▸ **TASK PROMPT**
The entries below should be set down again exactly, with every picture left out.

▸ **DATASET ENTRIES**
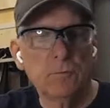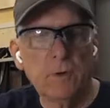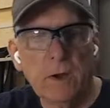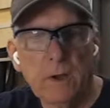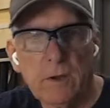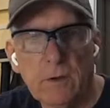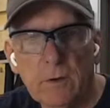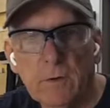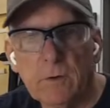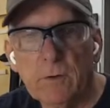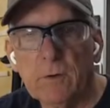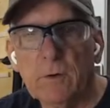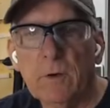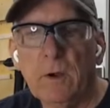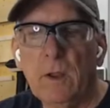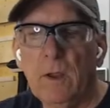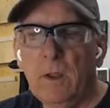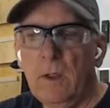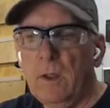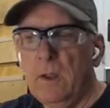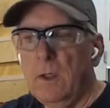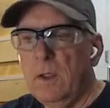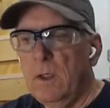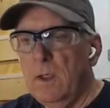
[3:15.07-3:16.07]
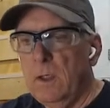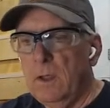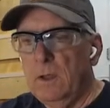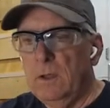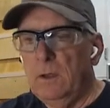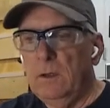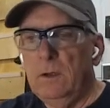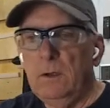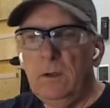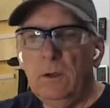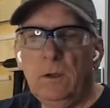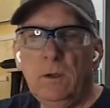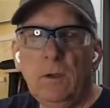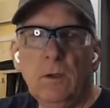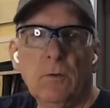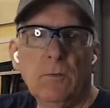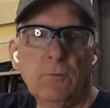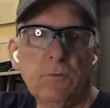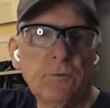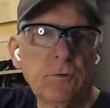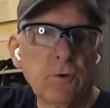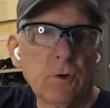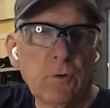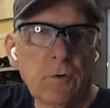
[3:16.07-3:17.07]
a regular,
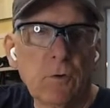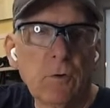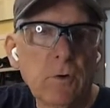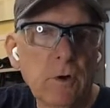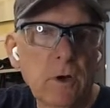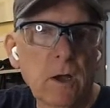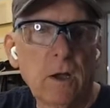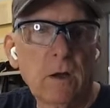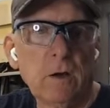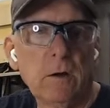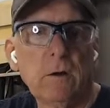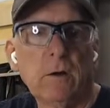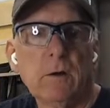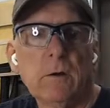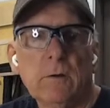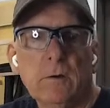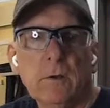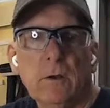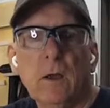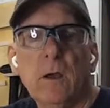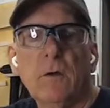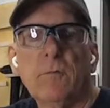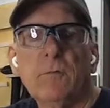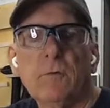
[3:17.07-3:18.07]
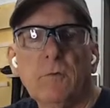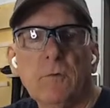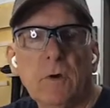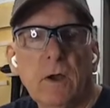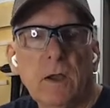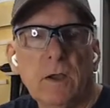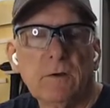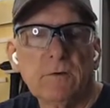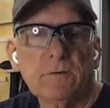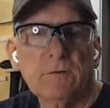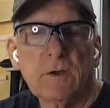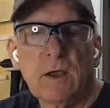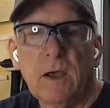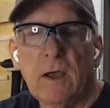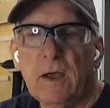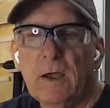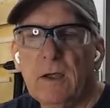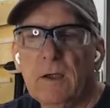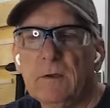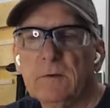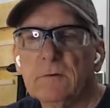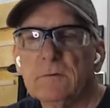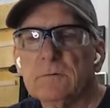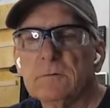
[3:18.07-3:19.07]
circle cutter of the right
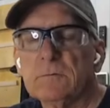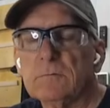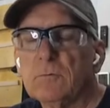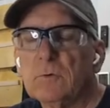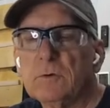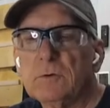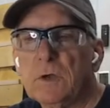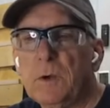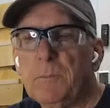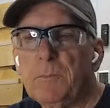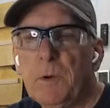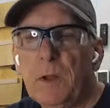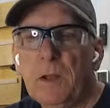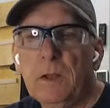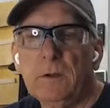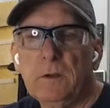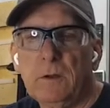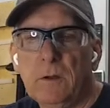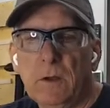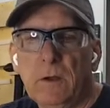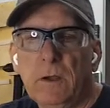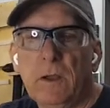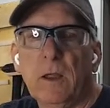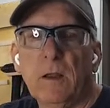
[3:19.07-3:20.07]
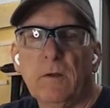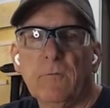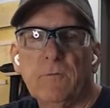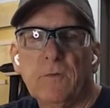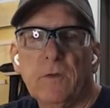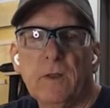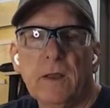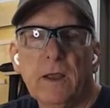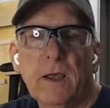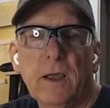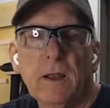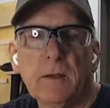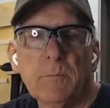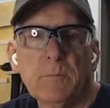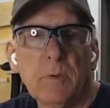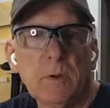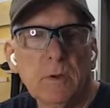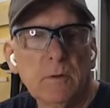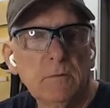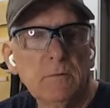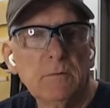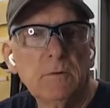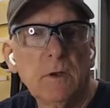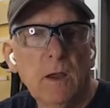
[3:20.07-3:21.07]
size, which I probably could have done for that,
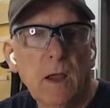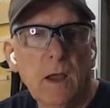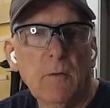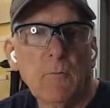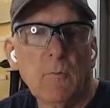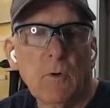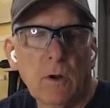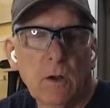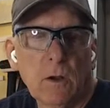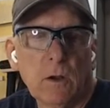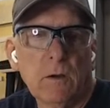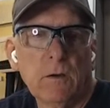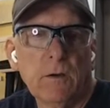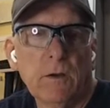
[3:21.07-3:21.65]
but I want to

▸ **RESPONSE TO THIS EXERCISE**
[3:15.07-3:16.07]
[3:16.07-3:17.07]
a regular,
[3:17.07-3:18.07]
[3:18.07-3:19.07]
circle cutter of the right
[3:19.07-3:20.07]
[3:20.07-3:21.07]
size, which I probably could have done for that,
[3:21.07-3:21.65]
but I want to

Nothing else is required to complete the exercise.